Australia's Ian Thorpe reacts after competing at the FINA Swimming World Cup in Tokyo, Nov. 12, 2011. Reuters/Toru Hanai

Australian Olympic athletes have seen endorsements drop off, compared with the athletes who came before them, reported the Brisbane Courier Mail Tuesday. Previous high-profile swimmers like Grant Hackett and Ian Thorpe, for instance, pulled in four to fives times more in sponsorship money than the current crop of top swimmers are getting.

Proven Olympic athletes from the mid-to-late 2000s like Hackett and Thorpe — 16 medals between them — reportedly made more than $1.44 million (in U.S. dollars) each per year. This generation of Australian stars has found the market less rewarding, and not simply because they are less proven or "very much on trial at the Rio Olympics," the Courier Mail wrote.

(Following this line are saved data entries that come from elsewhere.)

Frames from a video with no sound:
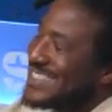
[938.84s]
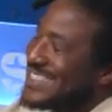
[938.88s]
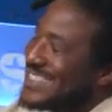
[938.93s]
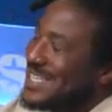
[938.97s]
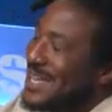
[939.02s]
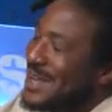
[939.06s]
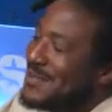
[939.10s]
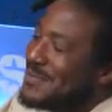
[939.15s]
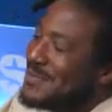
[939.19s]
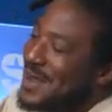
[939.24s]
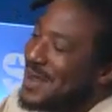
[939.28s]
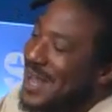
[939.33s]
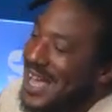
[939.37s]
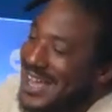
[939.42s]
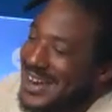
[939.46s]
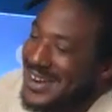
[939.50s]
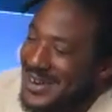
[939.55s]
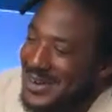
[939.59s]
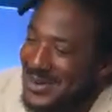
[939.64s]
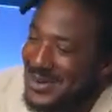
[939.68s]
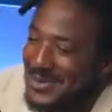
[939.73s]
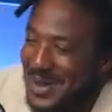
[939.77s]
Something light
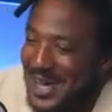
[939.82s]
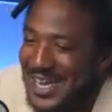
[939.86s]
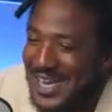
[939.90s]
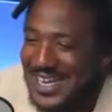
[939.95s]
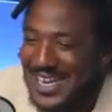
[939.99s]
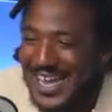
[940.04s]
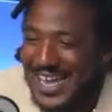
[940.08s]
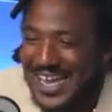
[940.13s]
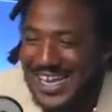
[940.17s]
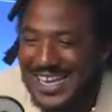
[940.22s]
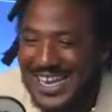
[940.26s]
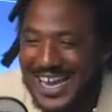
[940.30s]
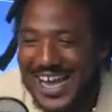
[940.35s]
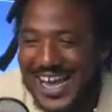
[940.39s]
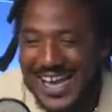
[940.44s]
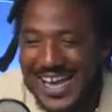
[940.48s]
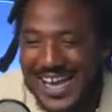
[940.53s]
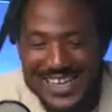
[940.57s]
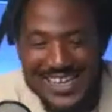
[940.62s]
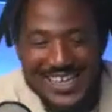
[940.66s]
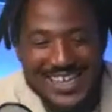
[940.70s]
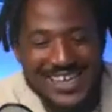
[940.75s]
on a Monday
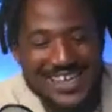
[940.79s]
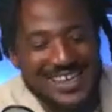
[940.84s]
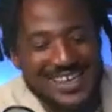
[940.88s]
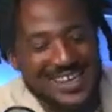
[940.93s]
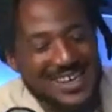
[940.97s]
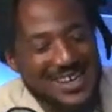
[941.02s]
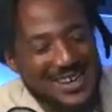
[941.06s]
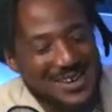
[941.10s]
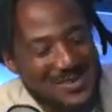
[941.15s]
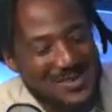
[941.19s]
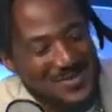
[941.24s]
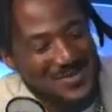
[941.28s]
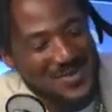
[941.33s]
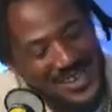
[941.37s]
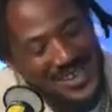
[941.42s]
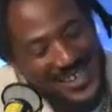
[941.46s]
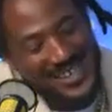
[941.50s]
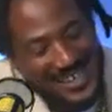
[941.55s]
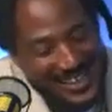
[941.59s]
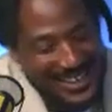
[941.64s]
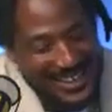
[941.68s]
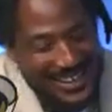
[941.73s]
night. You hear me?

A lingering scandal involving the sleeping drug Stilnox — which a group of Australian swimmers said they took as a "bonding exercise" — and relatively frequent allegations of cheating in general have hurt Olympians searching for endorsements.

After winning three gold medals in the 2008 Beijing Olympic Games, swimmer Stephanie Rice signed a deal worth more than $570,000 for regular appearances on Australia's Channel 7. Those sorts of deals might be gone, the person who negotiated the deal told the Courier Mail.

"There is no doubt corporate investment across the board for Olympic athletes has dropped," Chris White, from International Quarterback, told the paper. "It has nothing to do with the [caliber] of performances or the blend of personalities. More so, in my opinion, the visibility of the athletes outside competition."

The trick to capturing deals with more-careful brands is staying in the public eye, White said. Olympic athletes have a brief moment in the spotlight, then largely disappear from the national conversation after the games.

"Those who stay relevant and more consistently in the public eye through performances and general media have a better chance to pursue and accept opportunities," he told the Courier Mail. "Times are tougher and brands more discerning."

The top-earning athletes, by sponsorships, at the 2012 Summer Olympics were largely basketball and tennis stars who had massive appeal outside the games. Tennis player Roger Federer and NBA star LeBron James topped a 2012 list compiled by Forbes, earning $54.3 million and $54 million in endorsements during the year leading up to the games, respectively. Jamaican sprinter Usain Bolt was the only non-basketball or tennis player to crack the top 10 by earning an estimated $20.3 million. U.S. swimmer Michael Phelps, largely considered the greatest ever to dominate the pool, didn't even crack the top 20 by earning an estimated $7 million through sponsorships.